Orestes was founded in 1876 when the railroad was extended to that point. Orestes was incorporated as a town in 1894.

Orestes was a little village known as "Lowrys Switch" until the town board decided to change the name and ask for suggestions for the name. Nathan McMahan sent in his son's name and upon its acceptance, the town became known as Orestes. Orestes McMahan was born on Christmas Day, 1876, and died September 14, 1946. He was a farmer all his life and never married.

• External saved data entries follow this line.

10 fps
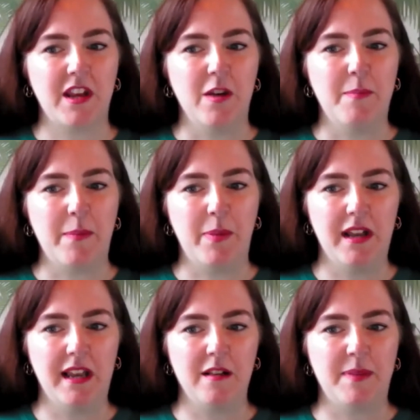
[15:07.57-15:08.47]
People are
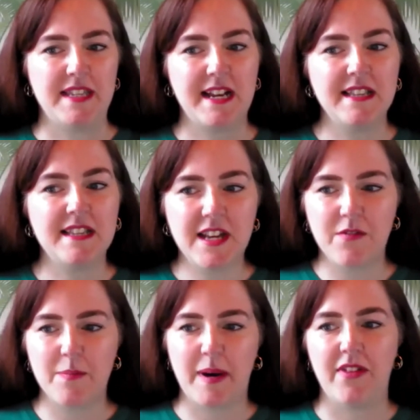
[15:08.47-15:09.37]
a little bit
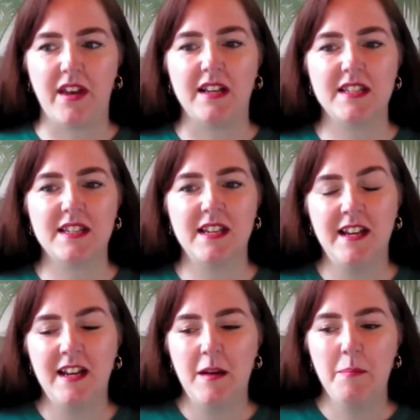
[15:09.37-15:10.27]
tentative about that.
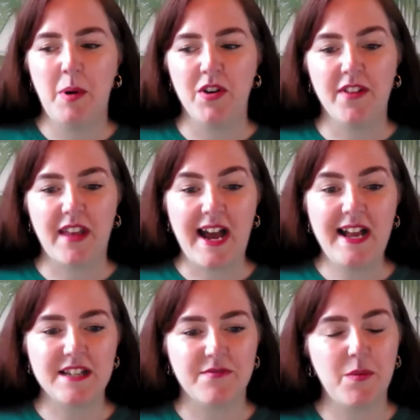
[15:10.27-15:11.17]
But on the other
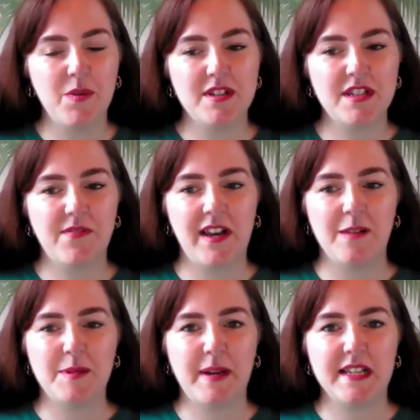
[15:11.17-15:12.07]
hand, if we want to
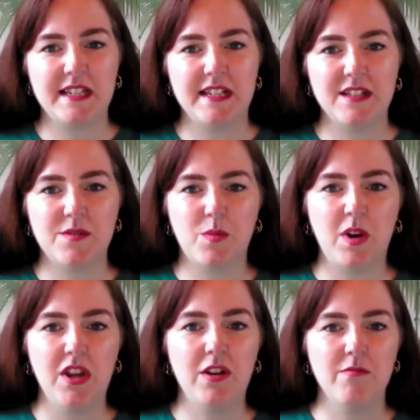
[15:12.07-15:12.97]
develop spaces
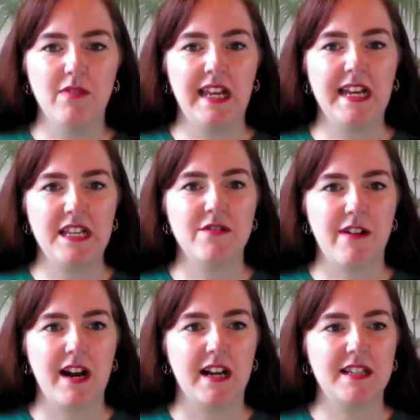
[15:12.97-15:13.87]
where you can really
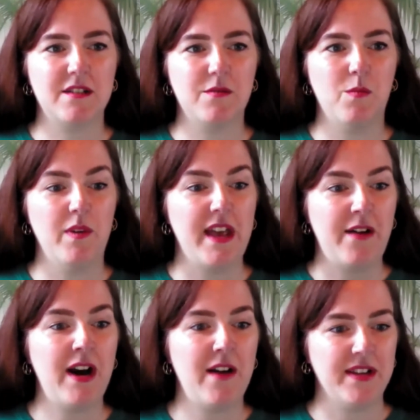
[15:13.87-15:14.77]
interact
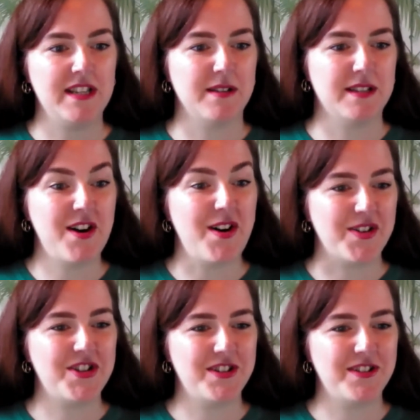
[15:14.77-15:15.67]
without having to
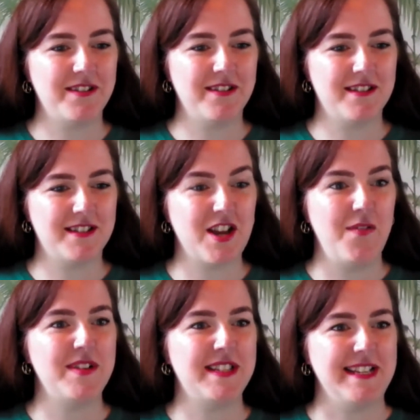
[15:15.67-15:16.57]
touch
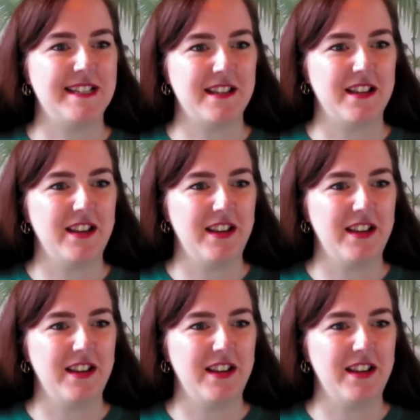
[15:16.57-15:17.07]
surfaces that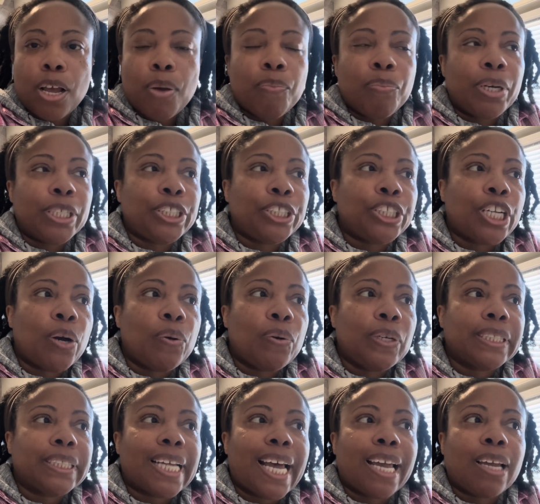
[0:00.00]
but you know,
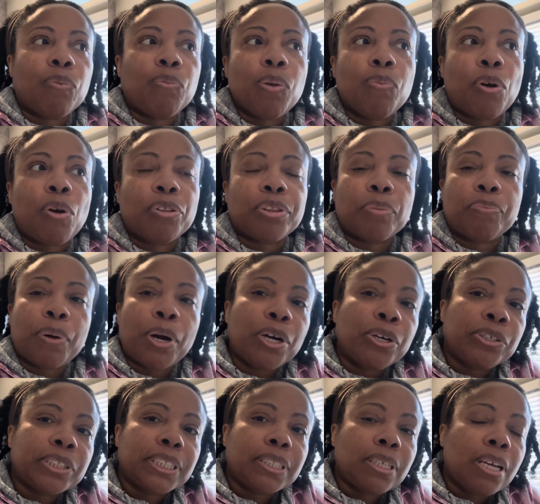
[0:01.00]
it's like we want the
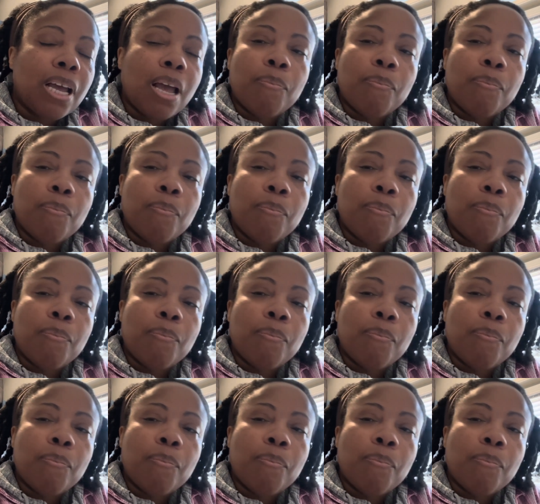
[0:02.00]
perks,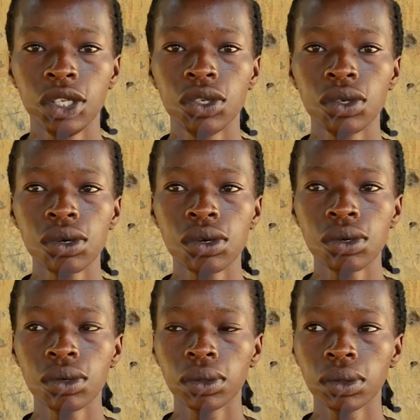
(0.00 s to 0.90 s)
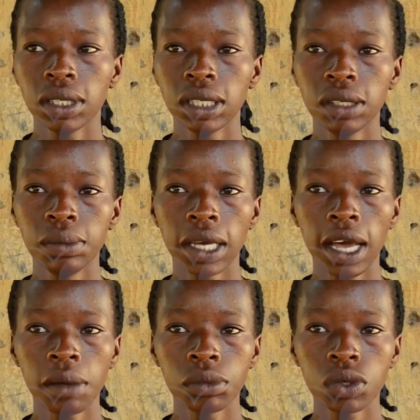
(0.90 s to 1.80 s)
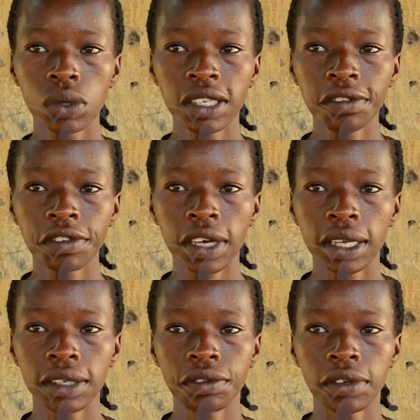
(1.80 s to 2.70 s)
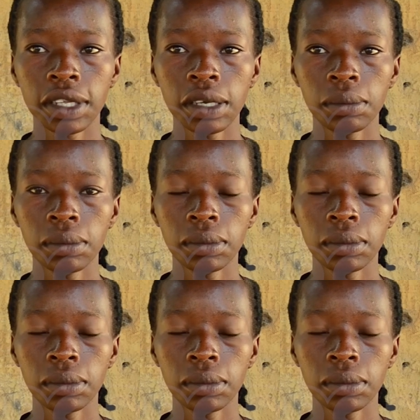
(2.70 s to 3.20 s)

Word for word: So it became so difficult for them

Orestes is home to an oak tree that is estimated to be at least 350 years old. For many years the town hosted an annual Oak Tree Festival. It is also home to a Red Gold Tomatoes canning plant.

==Geography==
Orestes is located in northern Madison County. Indiana State Road 28 runs along the northern border of the town, leading east 3 mi to Alexandria and west 6 mi to Elwood. Anderson, the Madison county seat, is 14 mi to the south.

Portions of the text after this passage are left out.